▶ WORK INSTRUCTIONS: Repeat the entries that follow verbatim, without any of their pictures.

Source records
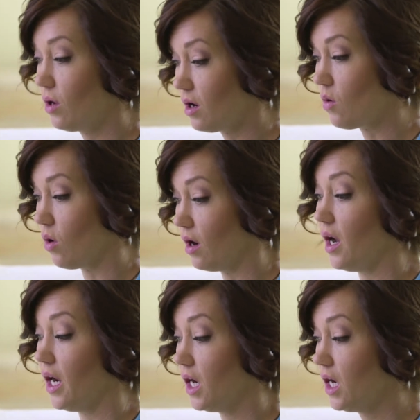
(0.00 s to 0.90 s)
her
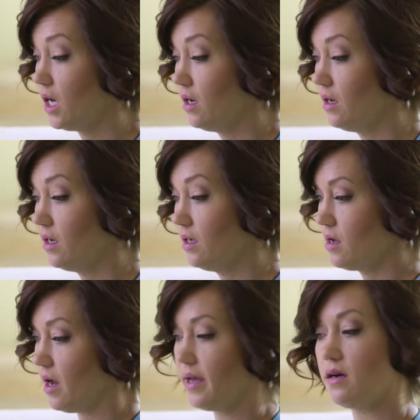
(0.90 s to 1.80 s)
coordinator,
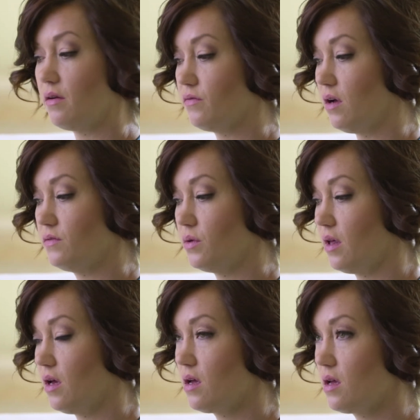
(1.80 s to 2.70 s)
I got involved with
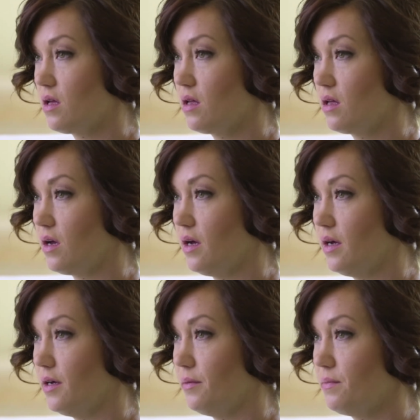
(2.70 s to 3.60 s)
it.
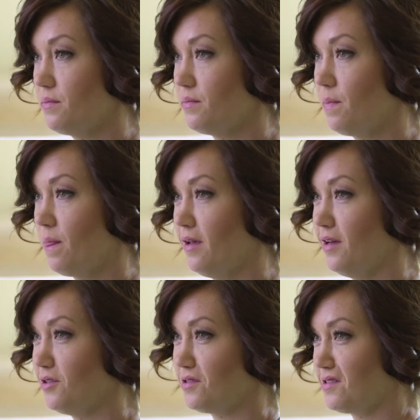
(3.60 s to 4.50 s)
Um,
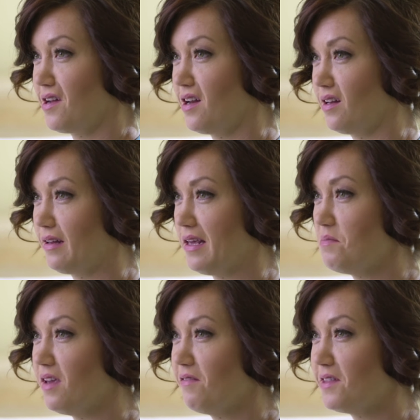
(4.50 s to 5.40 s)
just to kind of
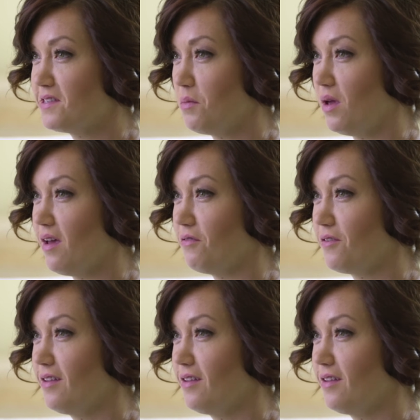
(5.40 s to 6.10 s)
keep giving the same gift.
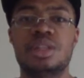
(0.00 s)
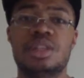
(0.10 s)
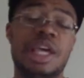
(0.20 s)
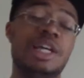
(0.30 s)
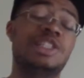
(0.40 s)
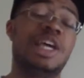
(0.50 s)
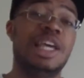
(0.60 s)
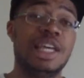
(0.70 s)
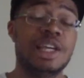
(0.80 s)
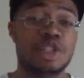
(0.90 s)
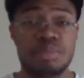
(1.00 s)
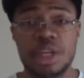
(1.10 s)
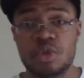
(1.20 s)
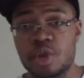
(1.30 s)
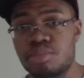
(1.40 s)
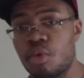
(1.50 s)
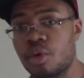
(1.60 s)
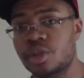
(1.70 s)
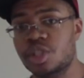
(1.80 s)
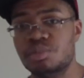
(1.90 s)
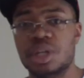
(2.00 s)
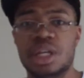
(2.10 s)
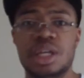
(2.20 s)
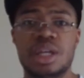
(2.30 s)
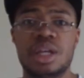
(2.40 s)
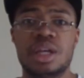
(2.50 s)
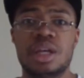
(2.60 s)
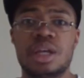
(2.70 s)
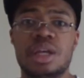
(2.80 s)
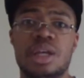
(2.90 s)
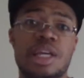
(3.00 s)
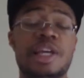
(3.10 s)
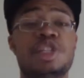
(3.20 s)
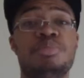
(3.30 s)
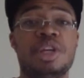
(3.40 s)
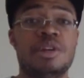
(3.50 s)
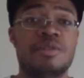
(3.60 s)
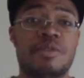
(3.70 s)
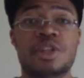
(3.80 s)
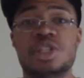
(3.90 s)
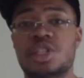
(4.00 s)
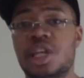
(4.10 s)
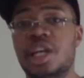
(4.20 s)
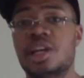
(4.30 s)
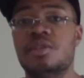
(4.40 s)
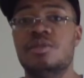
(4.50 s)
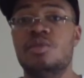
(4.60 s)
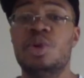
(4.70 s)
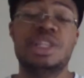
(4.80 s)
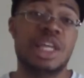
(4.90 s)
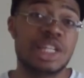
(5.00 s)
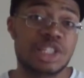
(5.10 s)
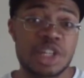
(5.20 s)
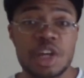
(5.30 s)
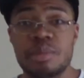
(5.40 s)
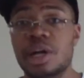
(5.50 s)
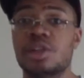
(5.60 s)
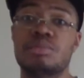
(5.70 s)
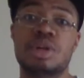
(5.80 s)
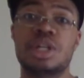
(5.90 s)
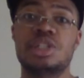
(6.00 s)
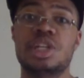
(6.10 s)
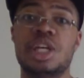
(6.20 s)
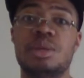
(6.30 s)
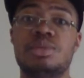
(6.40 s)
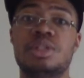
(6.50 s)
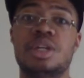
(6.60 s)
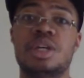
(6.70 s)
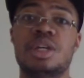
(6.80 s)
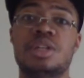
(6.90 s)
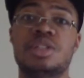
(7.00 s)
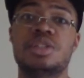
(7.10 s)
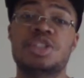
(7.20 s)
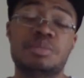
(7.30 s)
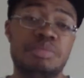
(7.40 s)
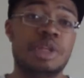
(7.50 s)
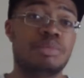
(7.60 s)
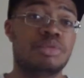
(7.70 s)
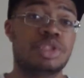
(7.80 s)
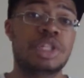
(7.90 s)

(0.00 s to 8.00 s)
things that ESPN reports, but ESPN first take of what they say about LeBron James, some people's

▶ COMPLETED TASK:
(0.00 s to 0.90 s)
her
(0.90 s to 1.80 s)
coordinator,
(1.80 s to 2.70 s)
I got involved with
(2.70 s to 3.60 s)
it.
(3.60 s to 4.50 s)
Um,
(4.50 s to 5.40 s)
just to kind of
(5.40 s to 6.10 s)
keep giving the same gift.
(0.00 s)
(0.10 s)
(0.20 s)
(0.30 s)
(0.40 s)
(0.50 s)
(0.60 s)
(0.70 s)
(0.80 s)
(0.90 s)
(1.00 s)
(1.10 s)
(1.20 s)
(1.30 s)
(1.40 s)
(1.50 s)
(1.60 s)
(1.70 s)
(1.80 s)
(1.90 s)
(2.00 s)
(2.10 s)
(2.20 s)
(2.30 s)
(2.40 s)
(2.50 s)
(2.60 s)
(2.70 s)
(2.80 s)
(2.90 s)
(3.00 s)
(3.10 s)
(3.20 s)
(3.30 s)
(3.40 s)
(3.50 s)
(3.60 s)
(3.70 s)
(3.80 s)
(3.90 s)
(4.00 s)
(4.10 s)
(4.20 s)
(4.30 s)
(4.40 s)
(4.50 s)
(4.60 s)
(4.70 s)
(4.80 s)
(4.90 s)
(5.00 s)
(5.10 s)
(5.20 s)
(5.30 s)
(5.40 s)
(5.50 s)
(5.60 s)
(5.70 s)
(5.80 s)
(5.90 s)
(6.00 s)
(6.10 s)
(6.20 s)
(6.30 s)
(6.40 s)
(6.50 s)
(6.60 s)
(6.70 s)
(6.80 s)
(6.90 s)
(7.00 s)
(7.10 s)
(7.20 s)
(7.30 s)
(7.40 s)
(7.50 s)
(7.60 s)
(7.70 s)
(7.80 s)
(7.90 s)

(0.00 s to 8.00 s)
things that ESPN reports, but ESPN first take of what they say about LeBron James, some people's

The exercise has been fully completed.